**THE INPUT:**

************

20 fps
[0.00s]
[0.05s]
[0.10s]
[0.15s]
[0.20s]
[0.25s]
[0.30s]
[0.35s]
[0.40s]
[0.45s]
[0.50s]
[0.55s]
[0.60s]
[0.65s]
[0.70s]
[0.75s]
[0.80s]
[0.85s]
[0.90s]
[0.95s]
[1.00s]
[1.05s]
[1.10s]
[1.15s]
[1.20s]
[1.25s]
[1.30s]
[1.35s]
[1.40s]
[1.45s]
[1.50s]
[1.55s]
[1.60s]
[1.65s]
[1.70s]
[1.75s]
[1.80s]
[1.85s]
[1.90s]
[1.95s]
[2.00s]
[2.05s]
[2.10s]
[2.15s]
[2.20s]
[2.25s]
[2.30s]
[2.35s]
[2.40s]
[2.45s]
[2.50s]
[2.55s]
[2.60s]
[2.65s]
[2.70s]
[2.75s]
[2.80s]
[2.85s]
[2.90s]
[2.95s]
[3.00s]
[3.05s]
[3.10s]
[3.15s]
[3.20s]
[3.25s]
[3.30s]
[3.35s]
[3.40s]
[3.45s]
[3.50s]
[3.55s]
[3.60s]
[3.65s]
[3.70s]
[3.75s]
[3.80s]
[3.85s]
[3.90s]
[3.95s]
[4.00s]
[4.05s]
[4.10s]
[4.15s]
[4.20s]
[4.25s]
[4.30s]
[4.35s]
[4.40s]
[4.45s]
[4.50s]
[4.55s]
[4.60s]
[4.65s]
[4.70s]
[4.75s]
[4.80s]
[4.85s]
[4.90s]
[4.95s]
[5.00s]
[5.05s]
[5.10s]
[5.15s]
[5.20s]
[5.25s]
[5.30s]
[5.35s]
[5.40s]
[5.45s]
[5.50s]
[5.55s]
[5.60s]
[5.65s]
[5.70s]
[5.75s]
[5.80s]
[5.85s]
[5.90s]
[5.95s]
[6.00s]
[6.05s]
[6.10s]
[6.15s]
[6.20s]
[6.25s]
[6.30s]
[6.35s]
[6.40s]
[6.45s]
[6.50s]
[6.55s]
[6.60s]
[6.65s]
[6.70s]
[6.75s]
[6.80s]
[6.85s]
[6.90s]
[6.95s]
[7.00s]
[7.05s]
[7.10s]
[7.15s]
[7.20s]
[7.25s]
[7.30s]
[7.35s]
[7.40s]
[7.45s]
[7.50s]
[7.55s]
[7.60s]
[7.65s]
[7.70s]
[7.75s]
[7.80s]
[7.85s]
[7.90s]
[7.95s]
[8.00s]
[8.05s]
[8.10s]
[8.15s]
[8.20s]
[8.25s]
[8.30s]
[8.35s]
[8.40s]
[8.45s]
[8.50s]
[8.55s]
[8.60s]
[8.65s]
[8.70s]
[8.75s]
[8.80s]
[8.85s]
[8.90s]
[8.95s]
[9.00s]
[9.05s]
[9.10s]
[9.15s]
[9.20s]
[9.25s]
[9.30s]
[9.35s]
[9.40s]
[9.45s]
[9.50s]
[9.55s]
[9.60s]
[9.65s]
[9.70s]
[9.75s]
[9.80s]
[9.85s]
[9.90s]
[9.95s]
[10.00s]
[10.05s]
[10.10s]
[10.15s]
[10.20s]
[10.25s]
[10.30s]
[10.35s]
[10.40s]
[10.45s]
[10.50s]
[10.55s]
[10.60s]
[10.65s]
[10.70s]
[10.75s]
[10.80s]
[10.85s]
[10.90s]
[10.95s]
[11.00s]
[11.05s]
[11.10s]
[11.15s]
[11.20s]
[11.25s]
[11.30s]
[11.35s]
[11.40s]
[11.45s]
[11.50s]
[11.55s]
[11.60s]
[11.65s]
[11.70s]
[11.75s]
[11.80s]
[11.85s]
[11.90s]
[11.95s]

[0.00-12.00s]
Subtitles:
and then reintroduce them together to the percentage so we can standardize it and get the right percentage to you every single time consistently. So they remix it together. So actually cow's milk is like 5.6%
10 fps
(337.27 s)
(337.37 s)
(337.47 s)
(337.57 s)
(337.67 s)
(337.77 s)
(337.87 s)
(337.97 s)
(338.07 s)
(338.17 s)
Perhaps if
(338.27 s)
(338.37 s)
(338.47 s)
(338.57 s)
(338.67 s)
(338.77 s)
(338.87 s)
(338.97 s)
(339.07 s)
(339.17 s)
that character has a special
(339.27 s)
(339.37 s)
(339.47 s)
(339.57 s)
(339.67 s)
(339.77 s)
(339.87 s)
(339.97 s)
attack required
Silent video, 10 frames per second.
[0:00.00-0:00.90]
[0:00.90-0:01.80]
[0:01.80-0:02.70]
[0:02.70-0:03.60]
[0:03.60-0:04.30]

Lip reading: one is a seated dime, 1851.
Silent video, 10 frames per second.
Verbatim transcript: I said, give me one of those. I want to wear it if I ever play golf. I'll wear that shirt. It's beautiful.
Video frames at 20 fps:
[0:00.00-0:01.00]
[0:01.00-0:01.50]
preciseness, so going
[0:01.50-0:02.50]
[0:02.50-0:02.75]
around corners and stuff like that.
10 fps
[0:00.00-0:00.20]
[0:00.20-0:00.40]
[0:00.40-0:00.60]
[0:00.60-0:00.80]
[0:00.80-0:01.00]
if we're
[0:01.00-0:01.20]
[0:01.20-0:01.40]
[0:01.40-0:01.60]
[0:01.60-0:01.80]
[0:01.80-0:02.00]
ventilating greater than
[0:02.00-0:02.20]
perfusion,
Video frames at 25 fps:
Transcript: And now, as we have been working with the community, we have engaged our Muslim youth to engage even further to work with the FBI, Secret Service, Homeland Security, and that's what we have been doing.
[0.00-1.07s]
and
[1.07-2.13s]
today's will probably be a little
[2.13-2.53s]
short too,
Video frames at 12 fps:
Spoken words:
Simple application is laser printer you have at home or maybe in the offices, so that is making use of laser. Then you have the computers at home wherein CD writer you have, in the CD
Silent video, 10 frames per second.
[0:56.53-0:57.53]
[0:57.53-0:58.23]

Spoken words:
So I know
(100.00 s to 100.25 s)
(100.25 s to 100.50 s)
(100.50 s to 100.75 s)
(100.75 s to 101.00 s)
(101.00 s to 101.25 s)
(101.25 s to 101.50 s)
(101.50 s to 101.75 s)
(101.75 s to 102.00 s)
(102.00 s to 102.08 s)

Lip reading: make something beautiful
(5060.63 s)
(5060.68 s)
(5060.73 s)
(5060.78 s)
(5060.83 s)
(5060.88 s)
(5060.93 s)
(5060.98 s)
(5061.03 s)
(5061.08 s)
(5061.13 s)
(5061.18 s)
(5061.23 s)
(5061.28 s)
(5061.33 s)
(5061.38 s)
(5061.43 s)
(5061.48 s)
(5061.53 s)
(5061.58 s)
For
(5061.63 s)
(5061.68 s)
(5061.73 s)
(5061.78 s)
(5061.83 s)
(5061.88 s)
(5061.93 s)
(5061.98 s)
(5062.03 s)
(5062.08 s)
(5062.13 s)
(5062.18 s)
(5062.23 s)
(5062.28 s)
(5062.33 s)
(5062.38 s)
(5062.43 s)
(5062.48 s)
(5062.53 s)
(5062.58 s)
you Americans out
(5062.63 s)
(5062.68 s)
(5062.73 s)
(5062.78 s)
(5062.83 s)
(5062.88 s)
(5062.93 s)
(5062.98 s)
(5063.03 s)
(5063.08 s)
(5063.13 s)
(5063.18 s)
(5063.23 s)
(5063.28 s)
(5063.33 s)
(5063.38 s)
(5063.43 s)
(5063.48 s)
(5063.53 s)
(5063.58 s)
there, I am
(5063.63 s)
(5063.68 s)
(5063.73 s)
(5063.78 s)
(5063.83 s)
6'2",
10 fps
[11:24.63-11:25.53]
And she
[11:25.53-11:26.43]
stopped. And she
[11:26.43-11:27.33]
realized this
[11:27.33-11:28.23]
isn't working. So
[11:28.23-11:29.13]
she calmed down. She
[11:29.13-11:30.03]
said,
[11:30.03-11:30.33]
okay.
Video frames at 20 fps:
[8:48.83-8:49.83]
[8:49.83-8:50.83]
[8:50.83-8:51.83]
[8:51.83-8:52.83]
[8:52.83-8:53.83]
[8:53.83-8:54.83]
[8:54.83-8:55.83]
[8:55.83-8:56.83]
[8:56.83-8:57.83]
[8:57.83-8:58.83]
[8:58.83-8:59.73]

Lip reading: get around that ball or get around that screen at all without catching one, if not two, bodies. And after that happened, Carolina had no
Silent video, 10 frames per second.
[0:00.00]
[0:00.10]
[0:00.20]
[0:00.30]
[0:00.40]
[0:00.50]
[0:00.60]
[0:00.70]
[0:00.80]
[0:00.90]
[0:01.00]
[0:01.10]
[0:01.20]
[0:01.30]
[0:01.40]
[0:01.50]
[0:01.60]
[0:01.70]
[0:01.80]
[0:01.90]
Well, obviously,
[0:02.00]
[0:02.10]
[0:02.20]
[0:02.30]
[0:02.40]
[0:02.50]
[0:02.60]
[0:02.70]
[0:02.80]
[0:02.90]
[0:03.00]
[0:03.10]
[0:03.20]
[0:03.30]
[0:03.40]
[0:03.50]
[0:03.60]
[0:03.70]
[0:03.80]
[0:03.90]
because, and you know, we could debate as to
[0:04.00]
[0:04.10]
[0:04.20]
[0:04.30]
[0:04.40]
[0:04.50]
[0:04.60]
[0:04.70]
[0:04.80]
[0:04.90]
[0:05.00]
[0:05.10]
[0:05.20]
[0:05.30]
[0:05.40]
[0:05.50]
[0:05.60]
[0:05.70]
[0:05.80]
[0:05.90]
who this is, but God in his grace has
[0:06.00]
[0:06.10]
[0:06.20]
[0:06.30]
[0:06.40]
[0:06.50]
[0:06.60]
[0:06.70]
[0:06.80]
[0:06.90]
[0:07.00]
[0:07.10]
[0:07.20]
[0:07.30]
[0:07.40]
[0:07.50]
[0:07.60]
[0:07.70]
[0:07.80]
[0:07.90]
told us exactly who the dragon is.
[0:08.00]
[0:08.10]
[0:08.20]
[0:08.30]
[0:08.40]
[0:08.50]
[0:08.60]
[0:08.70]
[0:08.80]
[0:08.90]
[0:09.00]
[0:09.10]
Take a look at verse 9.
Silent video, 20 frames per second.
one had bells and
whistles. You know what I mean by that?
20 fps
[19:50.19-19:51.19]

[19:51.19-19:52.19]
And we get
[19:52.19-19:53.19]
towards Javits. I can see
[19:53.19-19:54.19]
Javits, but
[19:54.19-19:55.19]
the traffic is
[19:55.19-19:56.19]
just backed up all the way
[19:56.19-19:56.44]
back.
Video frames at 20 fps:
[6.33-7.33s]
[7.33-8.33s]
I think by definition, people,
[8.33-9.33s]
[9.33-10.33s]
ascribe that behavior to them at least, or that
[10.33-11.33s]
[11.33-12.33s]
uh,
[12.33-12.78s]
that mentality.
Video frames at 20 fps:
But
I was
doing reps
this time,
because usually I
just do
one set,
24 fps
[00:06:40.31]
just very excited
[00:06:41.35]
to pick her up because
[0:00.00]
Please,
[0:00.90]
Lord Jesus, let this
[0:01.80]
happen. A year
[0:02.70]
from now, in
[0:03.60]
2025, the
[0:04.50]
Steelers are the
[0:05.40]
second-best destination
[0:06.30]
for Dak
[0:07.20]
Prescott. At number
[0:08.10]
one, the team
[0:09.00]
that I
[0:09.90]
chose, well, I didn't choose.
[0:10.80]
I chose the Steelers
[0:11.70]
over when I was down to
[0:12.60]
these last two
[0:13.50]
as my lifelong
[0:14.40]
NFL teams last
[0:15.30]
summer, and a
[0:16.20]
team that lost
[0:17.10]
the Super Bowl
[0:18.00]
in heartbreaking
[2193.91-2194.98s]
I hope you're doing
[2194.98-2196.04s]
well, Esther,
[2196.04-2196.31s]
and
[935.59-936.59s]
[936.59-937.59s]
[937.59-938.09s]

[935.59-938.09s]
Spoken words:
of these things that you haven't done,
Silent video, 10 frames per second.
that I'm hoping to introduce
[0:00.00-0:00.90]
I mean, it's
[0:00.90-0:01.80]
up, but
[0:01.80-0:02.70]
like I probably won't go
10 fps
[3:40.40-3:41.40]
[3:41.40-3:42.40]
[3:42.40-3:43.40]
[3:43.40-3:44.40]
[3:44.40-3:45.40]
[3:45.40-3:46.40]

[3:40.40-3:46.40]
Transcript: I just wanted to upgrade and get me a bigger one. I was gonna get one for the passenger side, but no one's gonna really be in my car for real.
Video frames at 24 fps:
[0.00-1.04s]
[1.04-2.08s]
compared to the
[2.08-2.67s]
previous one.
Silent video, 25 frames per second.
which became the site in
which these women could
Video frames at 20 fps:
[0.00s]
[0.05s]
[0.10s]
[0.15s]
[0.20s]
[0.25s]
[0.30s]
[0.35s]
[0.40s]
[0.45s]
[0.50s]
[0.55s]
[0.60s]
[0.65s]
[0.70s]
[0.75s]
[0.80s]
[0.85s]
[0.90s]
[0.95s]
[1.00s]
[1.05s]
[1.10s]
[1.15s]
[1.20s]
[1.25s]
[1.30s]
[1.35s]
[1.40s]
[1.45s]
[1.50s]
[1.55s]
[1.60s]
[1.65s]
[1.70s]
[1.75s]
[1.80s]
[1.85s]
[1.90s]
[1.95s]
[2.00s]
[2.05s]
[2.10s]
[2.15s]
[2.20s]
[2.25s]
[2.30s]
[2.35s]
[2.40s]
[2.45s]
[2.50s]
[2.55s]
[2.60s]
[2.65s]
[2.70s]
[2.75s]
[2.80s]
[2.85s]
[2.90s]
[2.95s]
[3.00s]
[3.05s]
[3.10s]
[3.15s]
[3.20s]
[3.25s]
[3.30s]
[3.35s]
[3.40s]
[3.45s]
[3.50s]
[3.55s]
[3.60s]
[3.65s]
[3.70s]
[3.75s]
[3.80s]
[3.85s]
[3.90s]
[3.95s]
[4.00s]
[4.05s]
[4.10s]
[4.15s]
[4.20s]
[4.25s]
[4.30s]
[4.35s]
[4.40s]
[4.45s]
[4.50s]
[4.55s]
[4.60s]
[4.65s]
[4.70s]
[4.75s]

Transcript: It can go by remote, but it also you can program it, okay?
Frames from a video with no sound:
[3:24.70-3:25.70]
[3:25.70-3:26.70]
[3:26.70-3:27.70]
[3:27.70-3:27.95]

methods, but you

************

Examine the listing and count its lines containing the word "reading". State the count alone.

**THE COMPLETED TASK:** 3